# Sci Fi ideas / advice



## Mesafalcon (Jul 17, 2015)

I wanted to try my hand at SciFi but, I am a bit skeptical about how well I can write technology. I also do not know what fan expectations are as far as each explanation of the inner working of fictional technical devices. 

Any insight/advice on Sci Fi fan expectations and how "technical" I have to get would help. Or, how much of the actual science should I am to give an explanation for?

_As a secondary question_ (no reason to start a new thread): I was wondering if anyone had any good advice or examples of robot dialogue that was made different than human dialogue, and how the author chose to make it clear when the robot spoke. I like the idea of different text when the robot speaks... but, I find that may be annoying to read?

Something like:

"Okay, get in there," said Luke.
"Yes I will get in there," C3P0 replied.


----------



## cinderblock (Jul 17, 2015)

Read a lot of sci-fi. A lot. 

You seem really uncertain about the genre. You'll get all the answers when you figure out who your favorite authors are, and why you like them. 

As a sci-fi writer myself, I don't really care for technology, unless there's a point. And the point must be one of three things:

1) it's cool
2) it's funny
3) its function is integral to the plot

90% of the times, it's none of these. It's just self-indulgent fluff, neither cool nor funny. Technology for the sake of technology. There's nothing more pretentious to me, than that. I don't care if it's wired in hard science, or not. I don't want to read a manual. Show me that you can write a thought-provoking story. Your so-called physics degree means nothing to me, unless you're writing a textbook.

As for your other question, I would never change the font, myself. You've already distinguished that CP30 is a robot by saying "CP30" replied.

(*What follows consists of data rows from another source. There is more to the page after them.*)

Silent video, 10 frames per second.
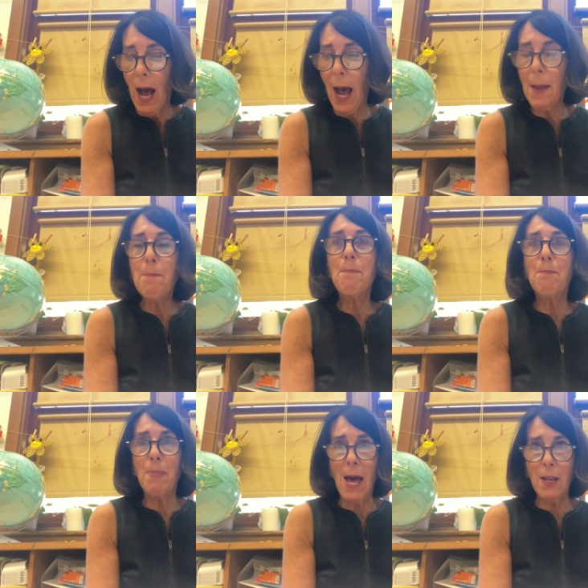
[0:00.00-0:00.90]
I
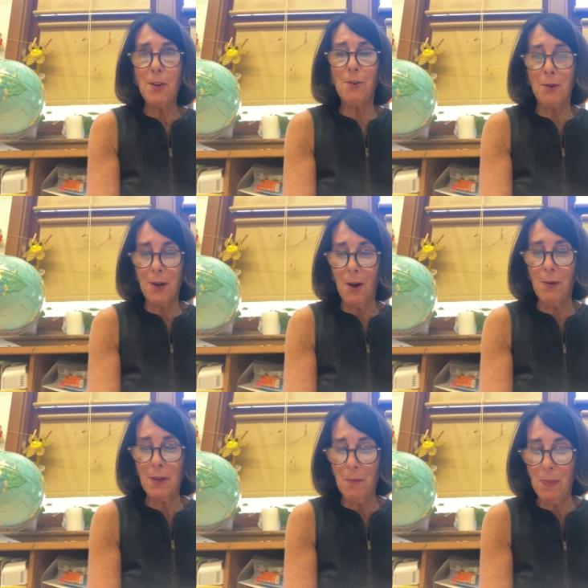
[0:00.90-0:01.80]
bet you're
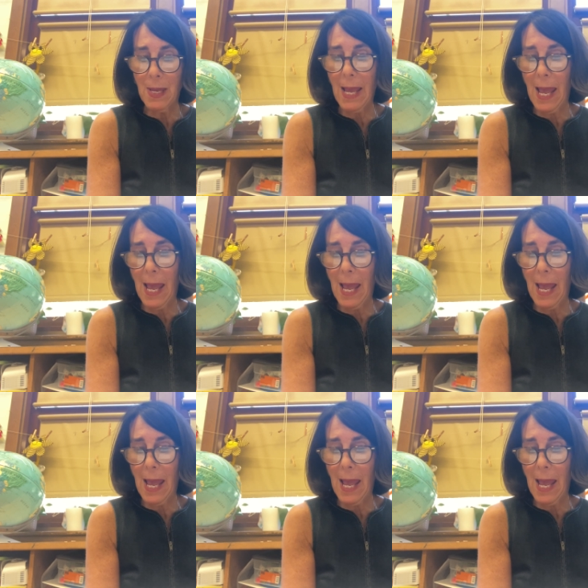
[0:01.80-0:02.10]
going to be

Changing the font, would seem tacky for me. 

If you want the robot to sound like a robot, try watching Star Trek: Enter The Darkness. Spock really sounds like a robot, because his lines are flawlessly constructed. 

But keep in mind, a robot doesn't have to "sound" like a robot. Why can't a robot sound like a human? Why can't it stutter and pause and use slang like a human? 

There are no absolutes in sci-fi, or any genre for that matter.


----------



## Crowley K. Jarvis (Jul 17, 2015)

You should be fine using the same font. Otherwise you just irritate the eyes. Then the reader is cringing every time. At least, I do. 

There's been so much done already. Like cinder said, make sure the story is interesting first.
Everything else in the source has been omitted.